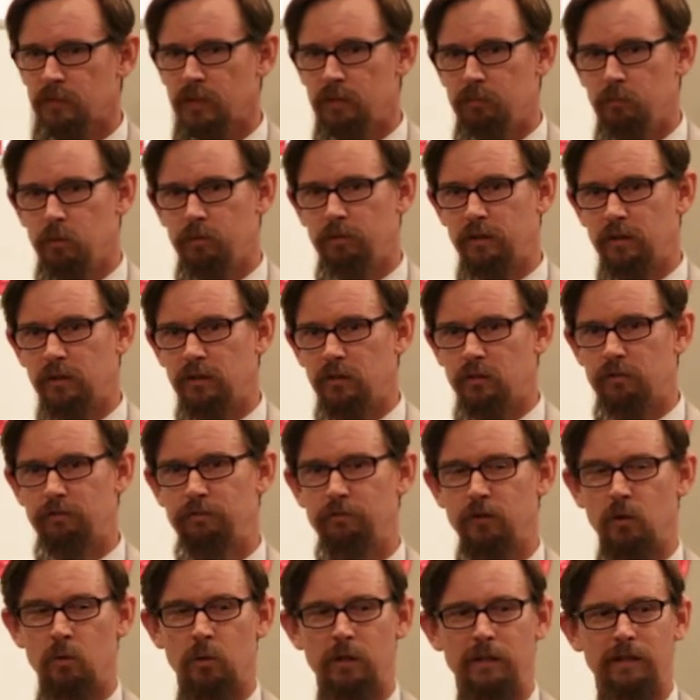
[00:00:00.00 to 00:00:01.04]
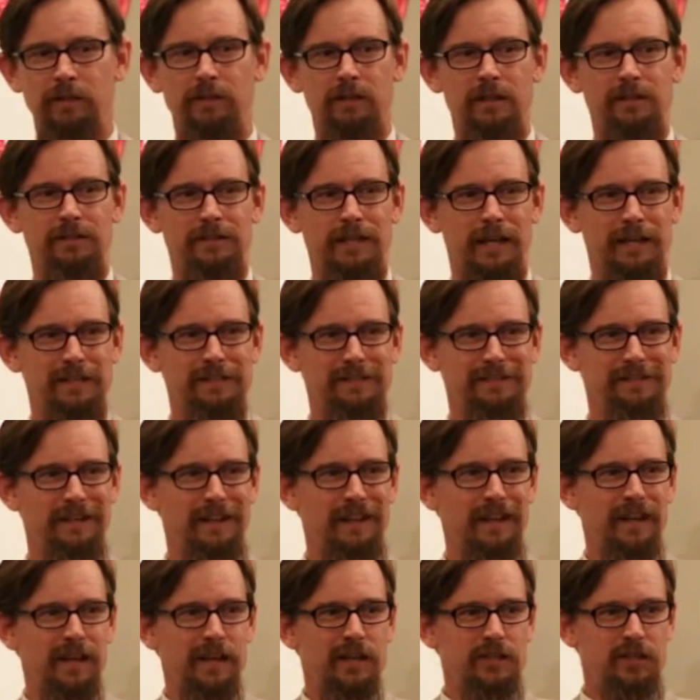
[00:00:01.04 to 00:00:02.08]
Moving a little forward in the text.
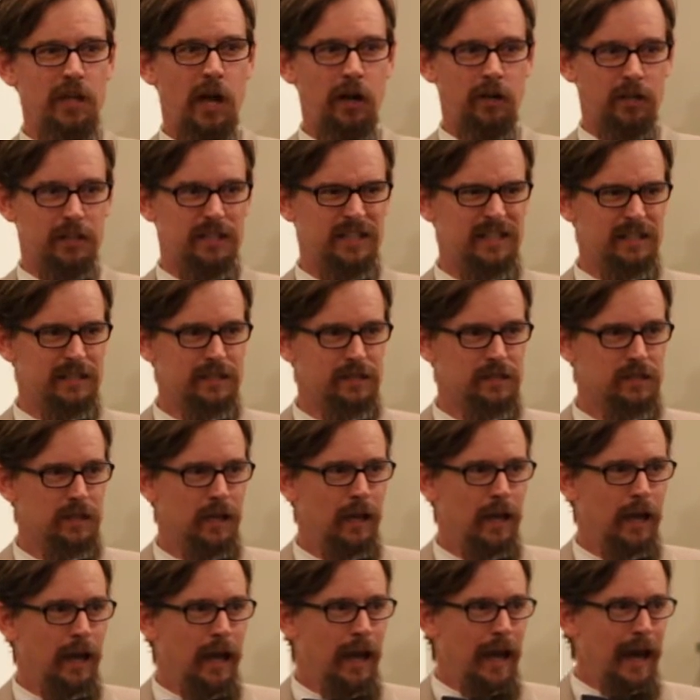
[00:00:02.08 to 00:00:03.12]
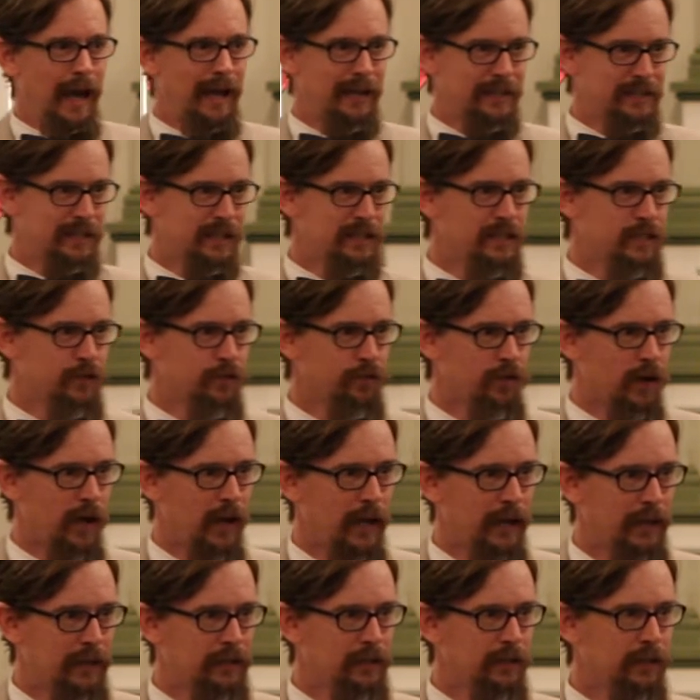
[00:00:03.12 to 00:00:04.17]
Socrates
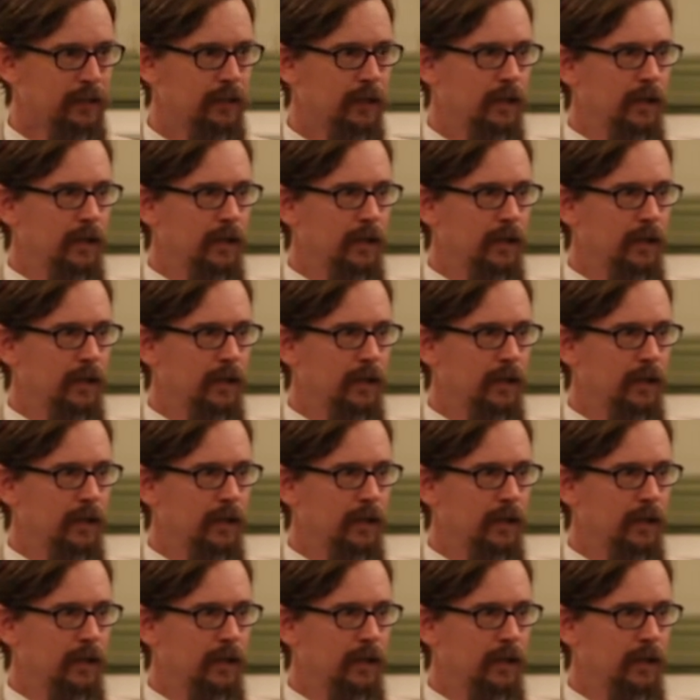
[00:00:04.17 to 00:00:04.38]
identified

+++

**What to do:**
Exclude the images and output the lines above exactly.

**Exercise output:**
[00:00:00.00 to 00:00:01.04]
[00:00:01.04 to 00:00:02.08]
Moving a little forward in the text.
[00:00:02.08 to 00:00:03.12]
[00:00:03.12 to 00:00:04.17]
Socrates
[00:00:04.17 to 00:00:04.38]
identified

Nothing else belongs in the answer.